[Collected data entries]

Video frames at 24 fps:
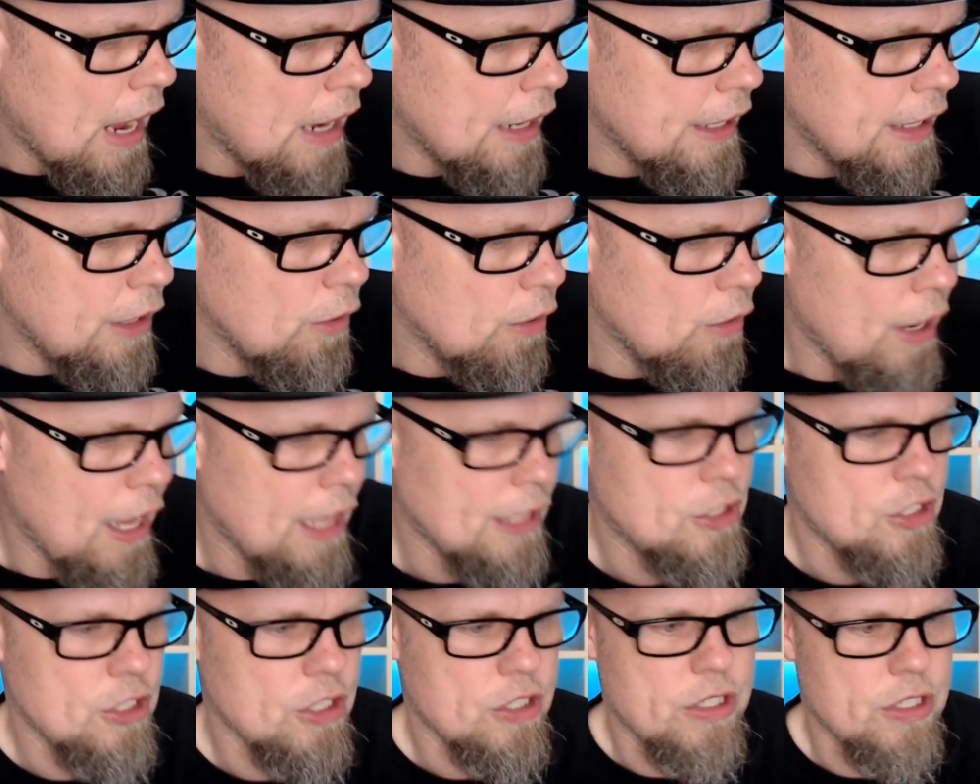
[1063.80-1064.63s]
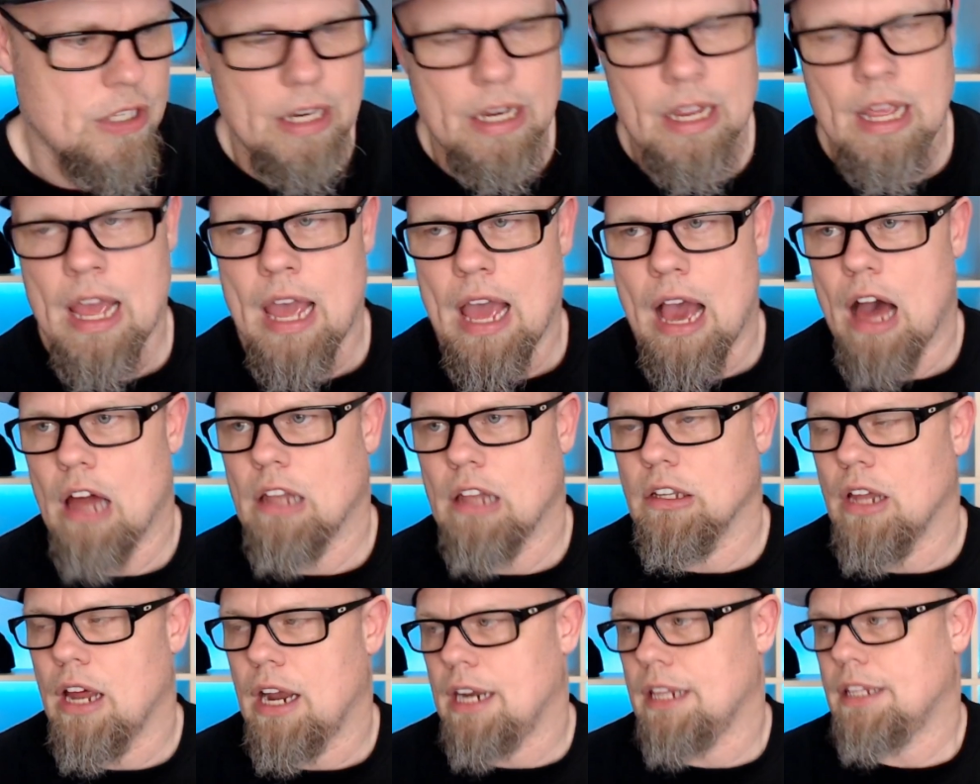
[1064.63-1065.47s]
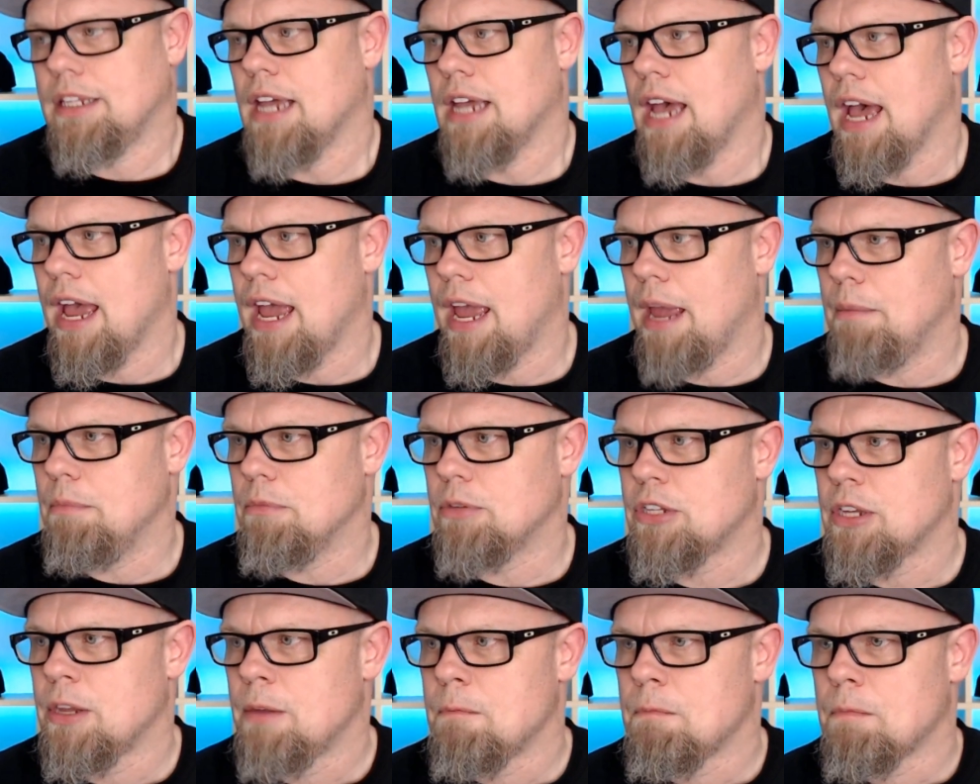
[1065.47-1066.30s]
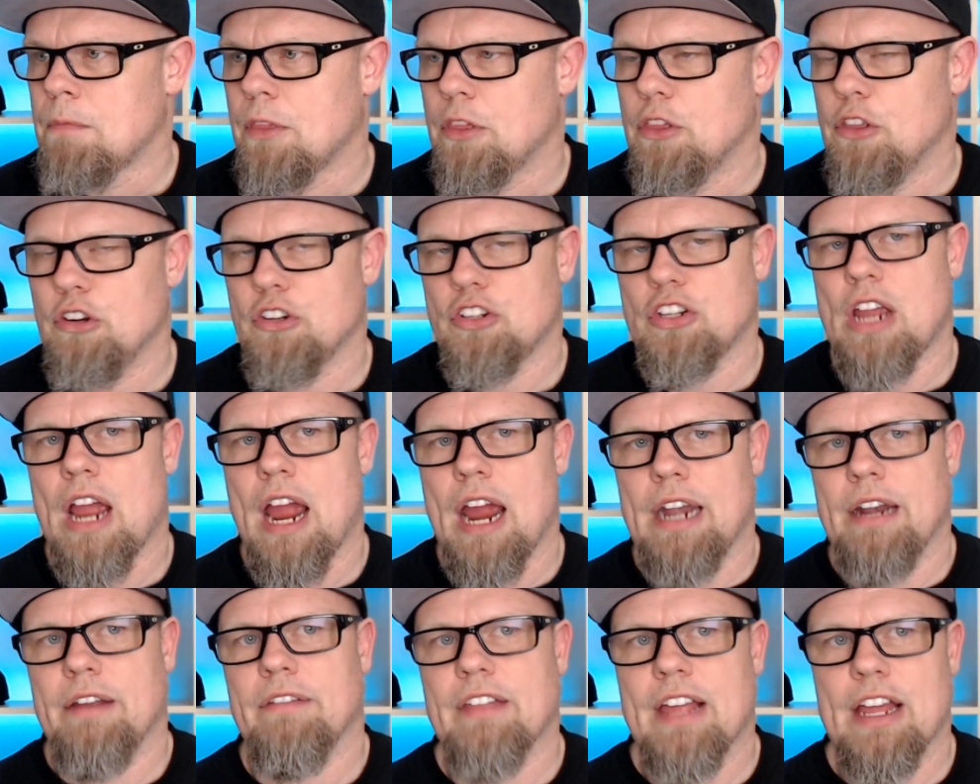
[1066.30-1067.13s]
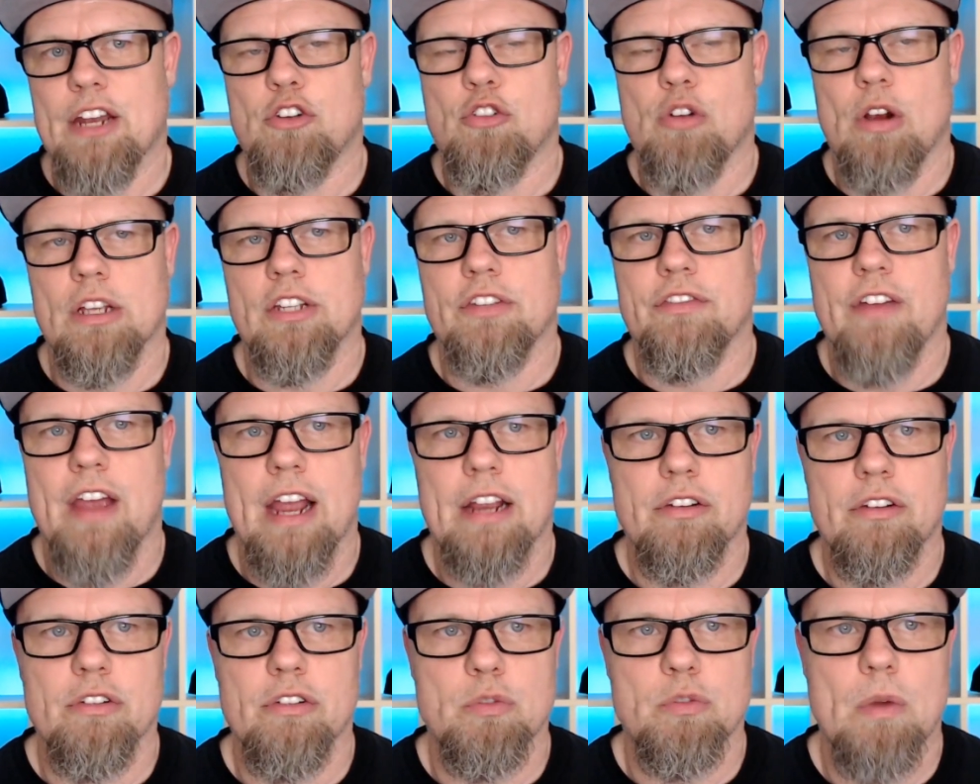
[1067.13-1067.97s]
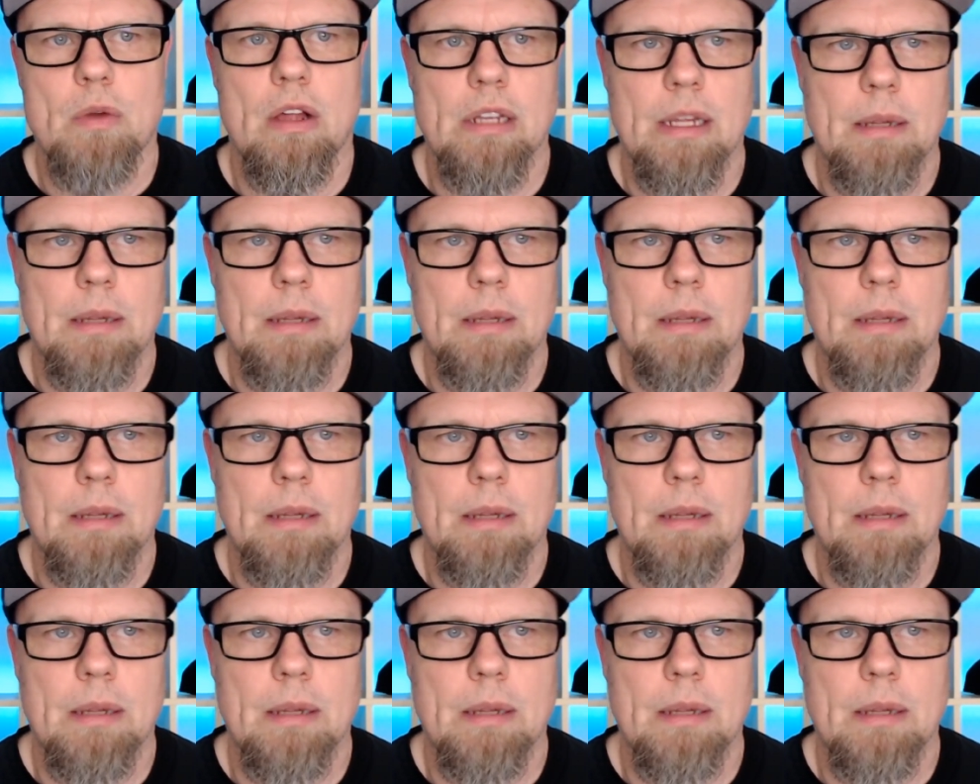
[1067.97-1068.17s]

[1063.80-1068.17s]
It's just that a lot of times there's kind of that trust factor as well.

--

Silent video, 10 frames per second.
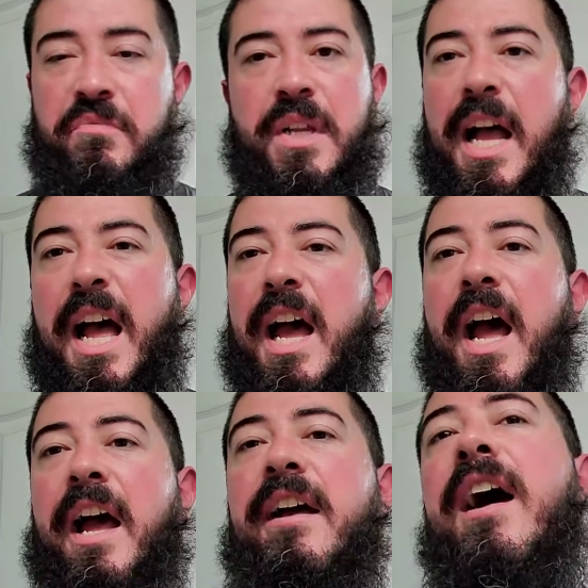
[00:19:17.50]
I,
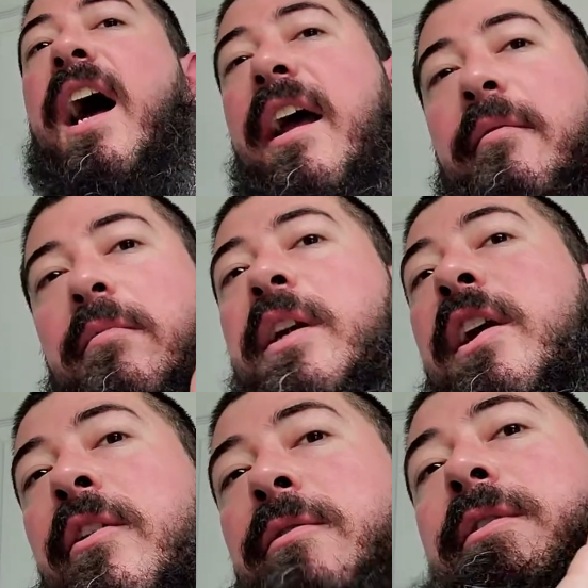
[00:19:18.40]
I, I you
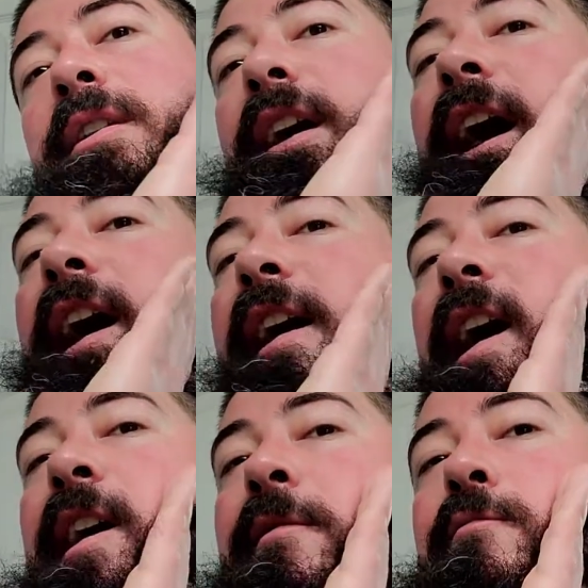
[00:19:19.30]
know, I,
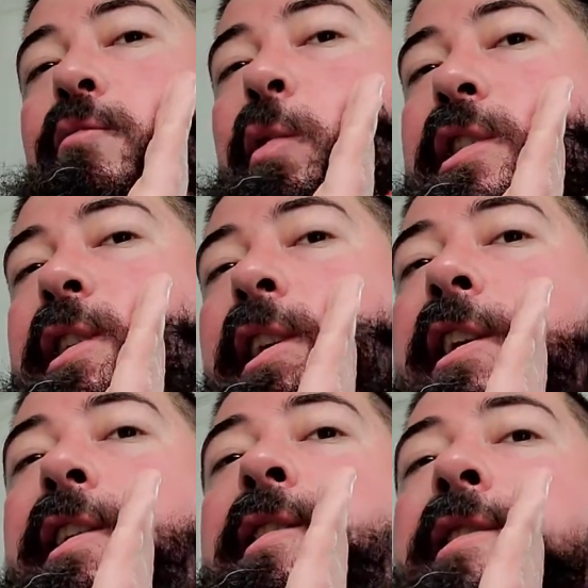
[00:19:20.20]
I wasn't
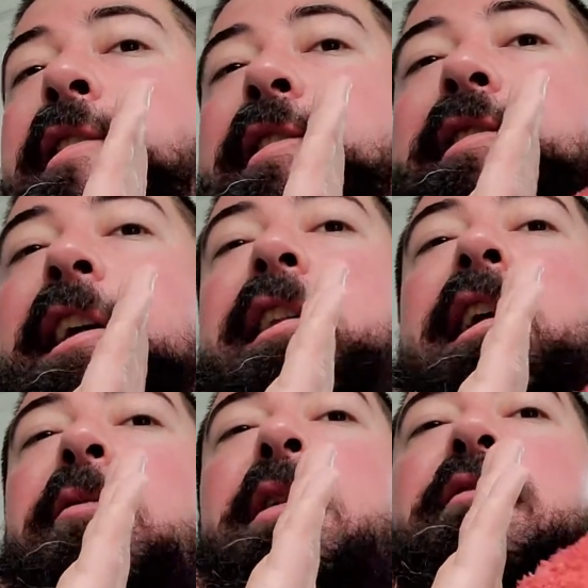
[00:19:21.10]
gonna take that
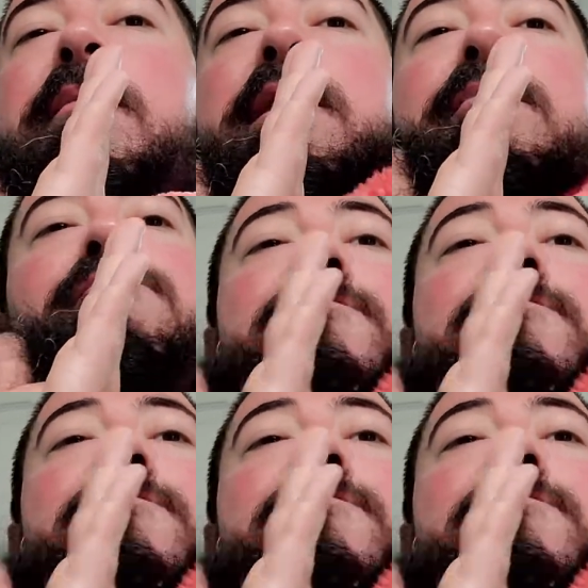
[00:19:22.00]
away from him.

Your assignment: Find all lines holding the word "frames" in the records above and copy them.

Your solution:
Video frames at 24 fps:
Silent video, 10 frames per second.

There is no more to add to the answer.